:: Data for review

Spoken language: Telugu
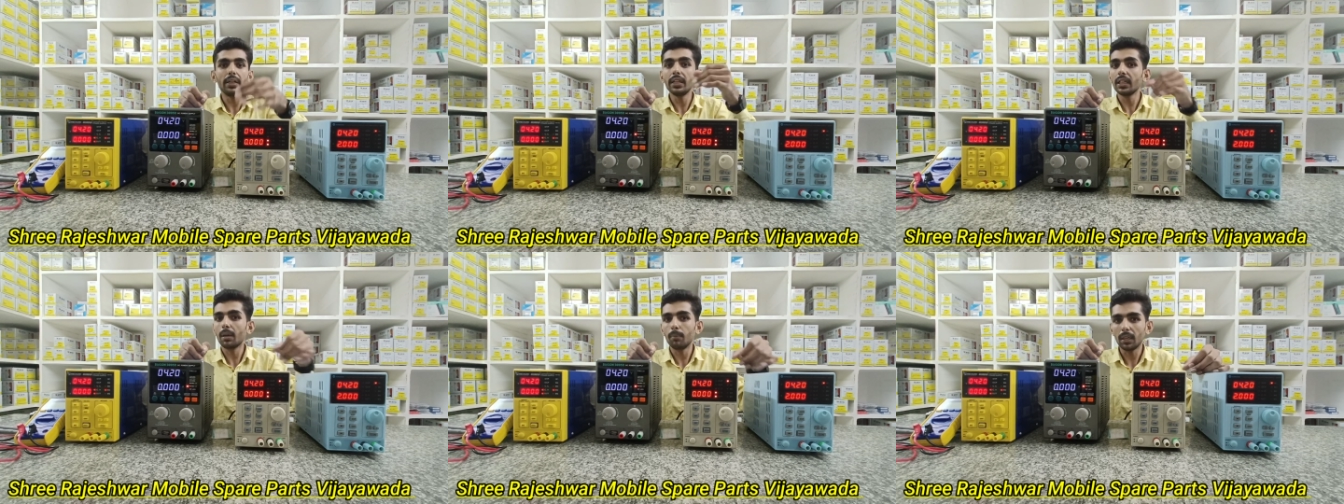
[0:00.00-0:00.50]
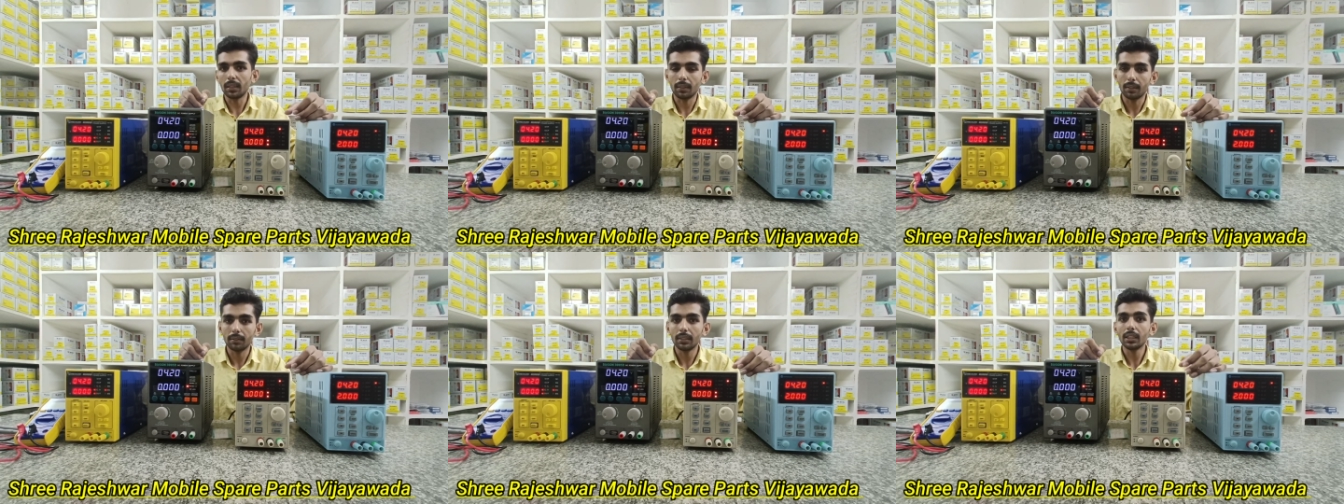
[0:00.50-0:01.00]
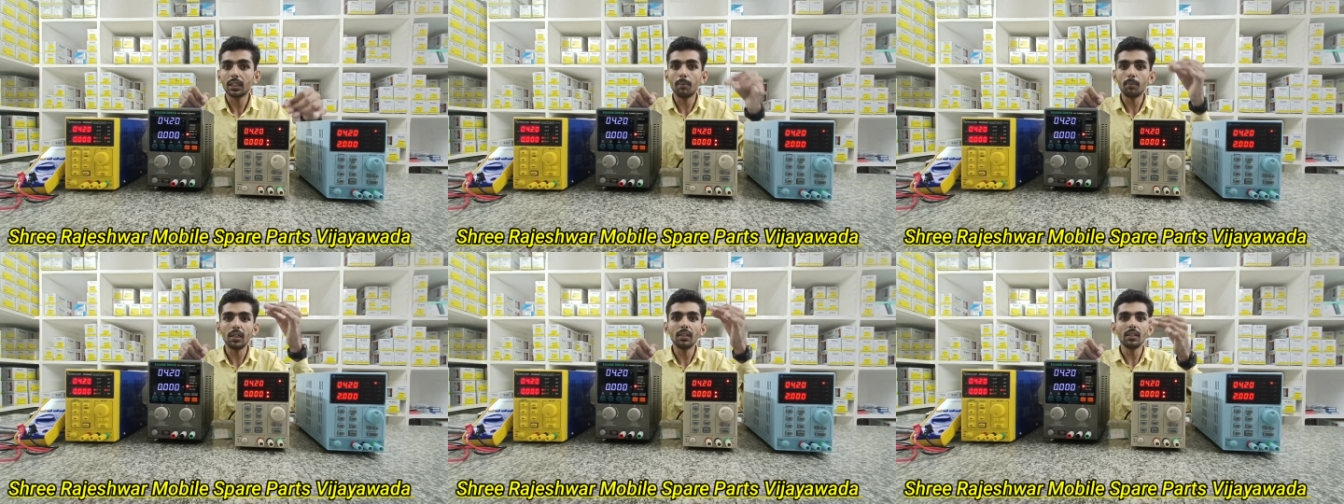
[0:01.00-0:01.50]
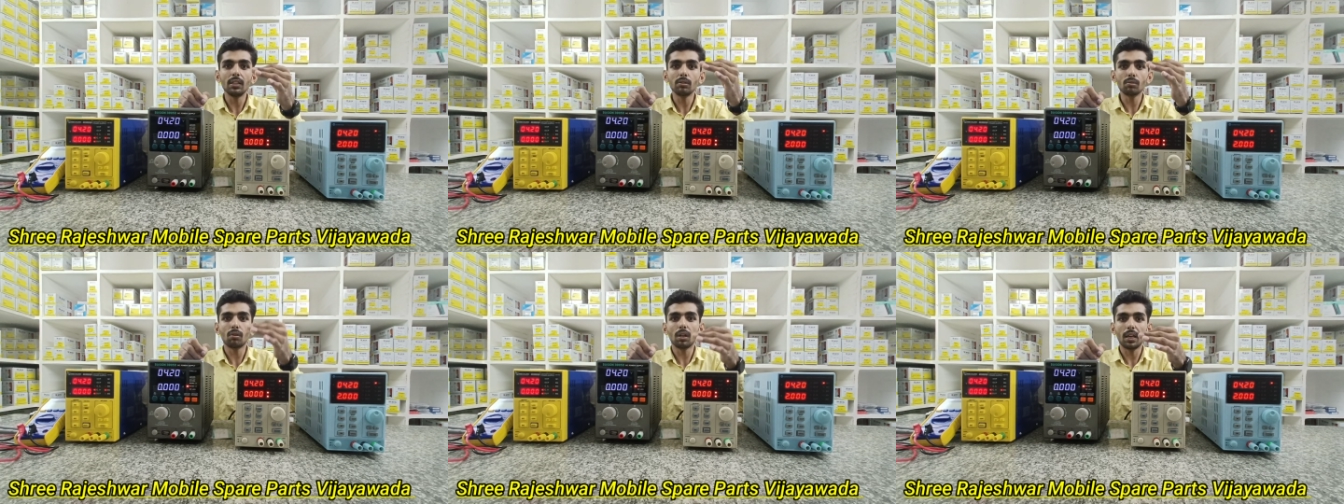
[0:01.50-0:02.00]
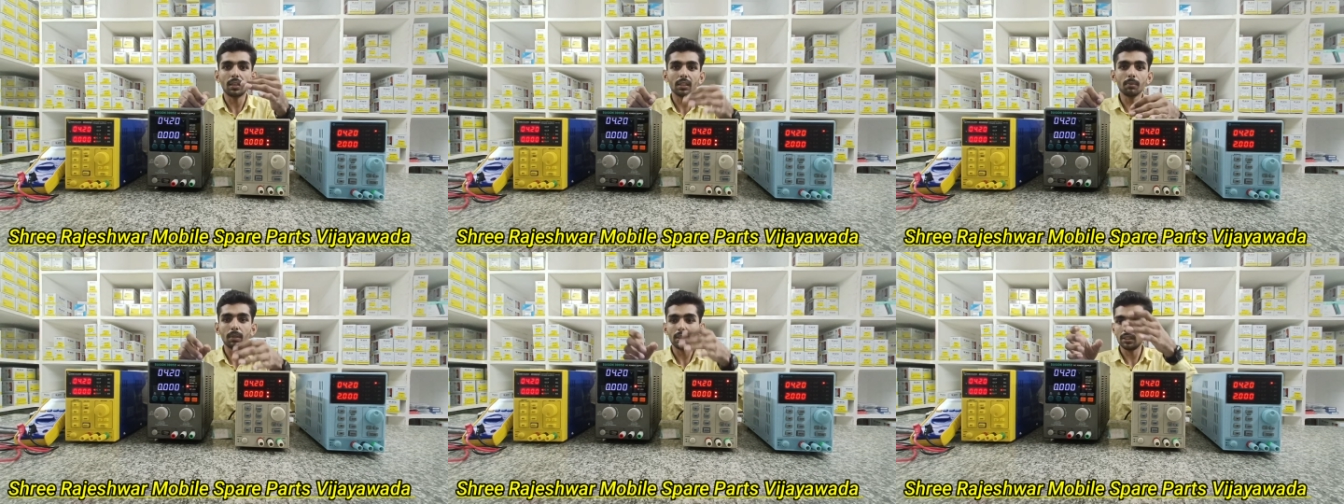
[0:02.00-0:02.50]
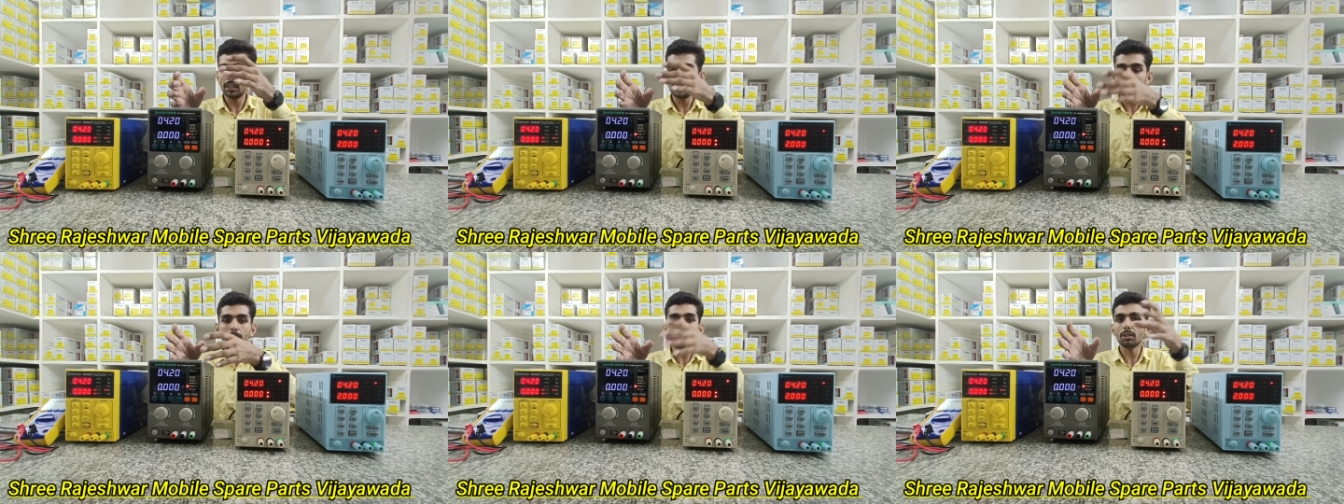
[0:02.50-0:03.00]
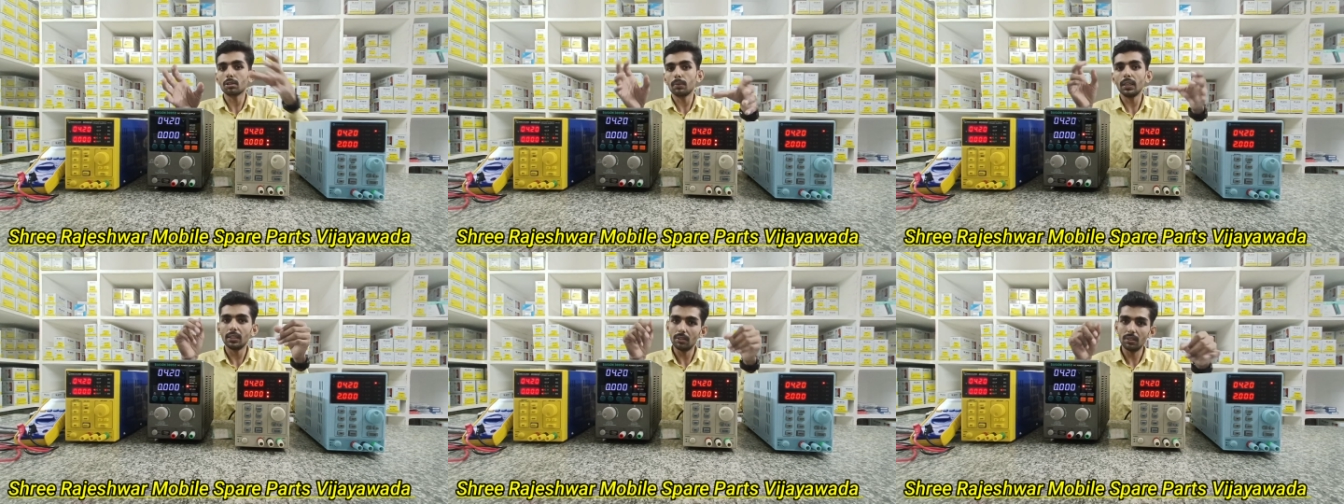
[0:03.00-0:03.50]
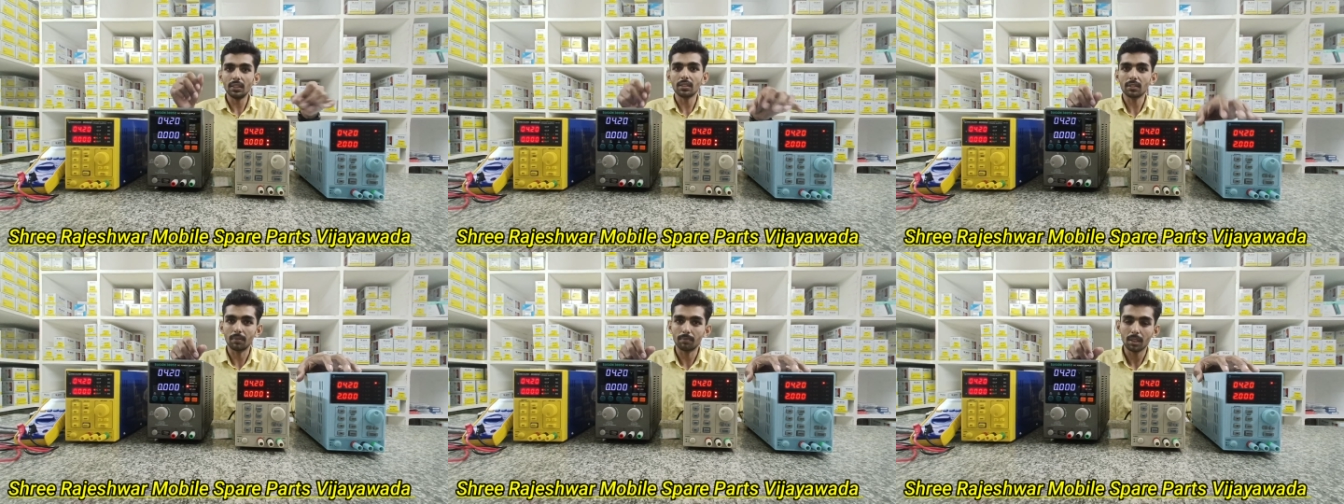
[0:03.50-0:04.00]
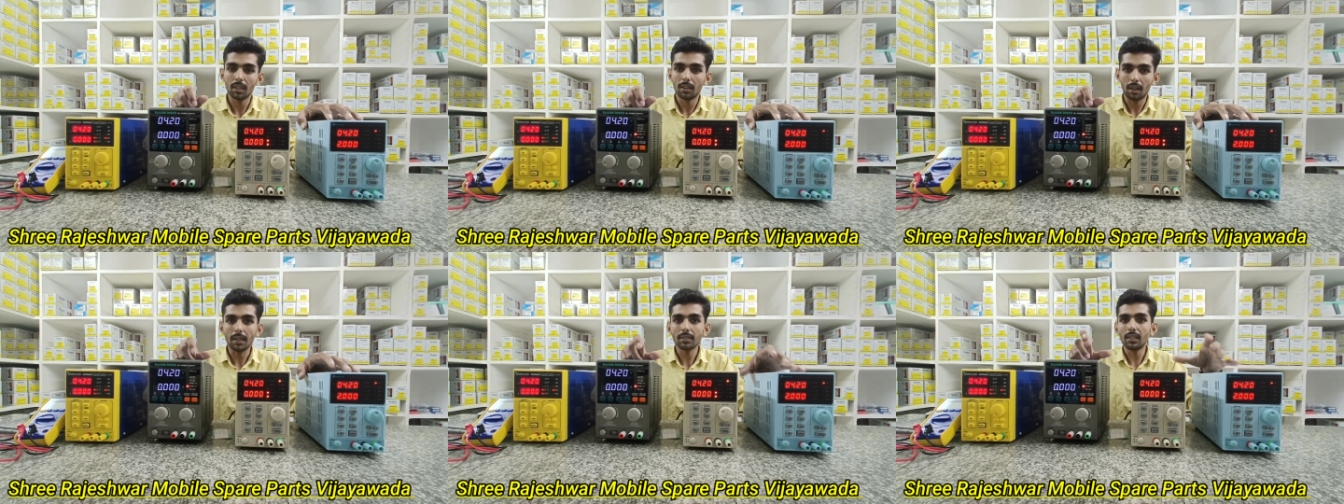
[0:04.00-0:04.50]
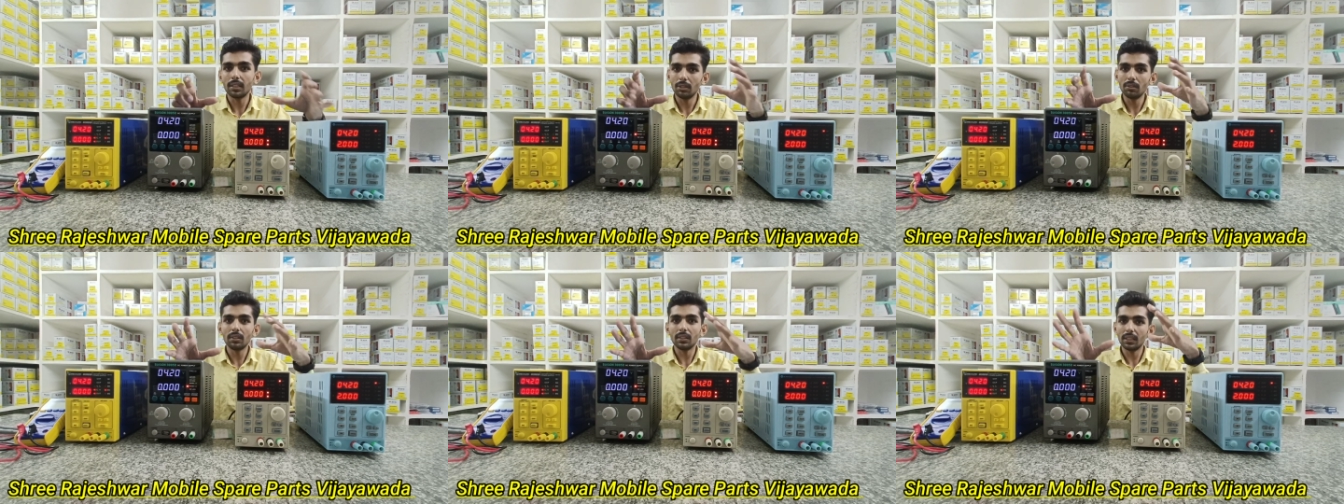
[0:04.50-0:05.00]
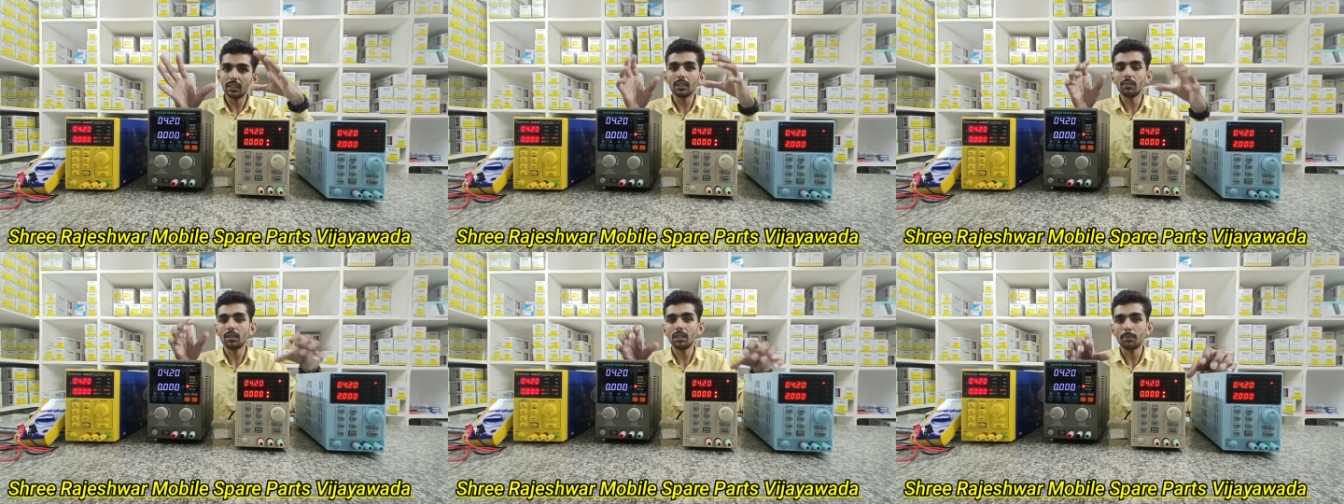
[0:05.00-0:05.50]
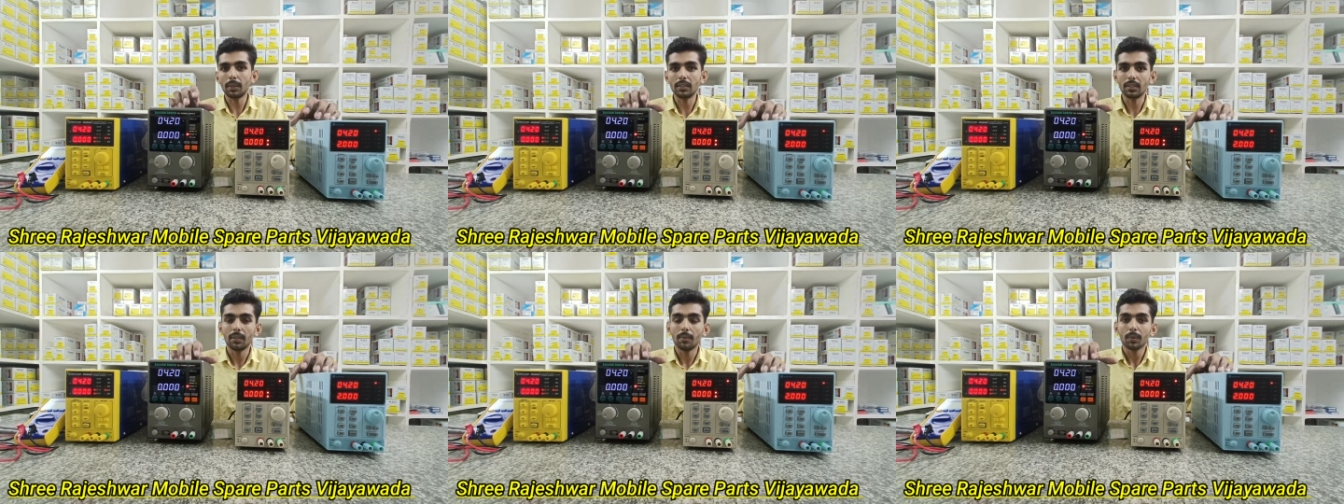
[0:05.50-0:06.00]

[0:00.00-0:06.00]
ఏంటి కంప్లైంట్ ఈ కంప్లైంట్ తెలుసుకోవడానికి మనం డీసీ పవర్ సప్లై యూజ్ చేస్తాం అసలు యూజ్ దేనికి ఉంటుంది ఫ్రెండ్స్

::::

→ Exercise
Exclude the images and copy every record above exactly.

→ Exercise result
Spoken language: Telugu
[0:00.00-0:00.50]
[0:00.50-0:01.00]
[0:01.00-0:01.50]
[0:01.50-0:02.00]
[0:02.00-0:02.50]
[0:02.50-0:03.00]
[0:03.00-0:03.50]
[0:03.50-0:04.00]
[0:04.00-0:04.50]
[0:04.50-0:05.00]
[0:05.00-0:05.50]
[0:05.50-0:06.00]

[0:00.00-0:06.00]
ఏంటి కంప్లైంట్ ఈ కంప్లైంట్ తెలుసుకోవడానికి మనం డీసీ పవర్ సప్లై యూజ్ చేస్తాం అసలు యూజ్ దేనికి ఉంటుంది ఫ్రెండ్స్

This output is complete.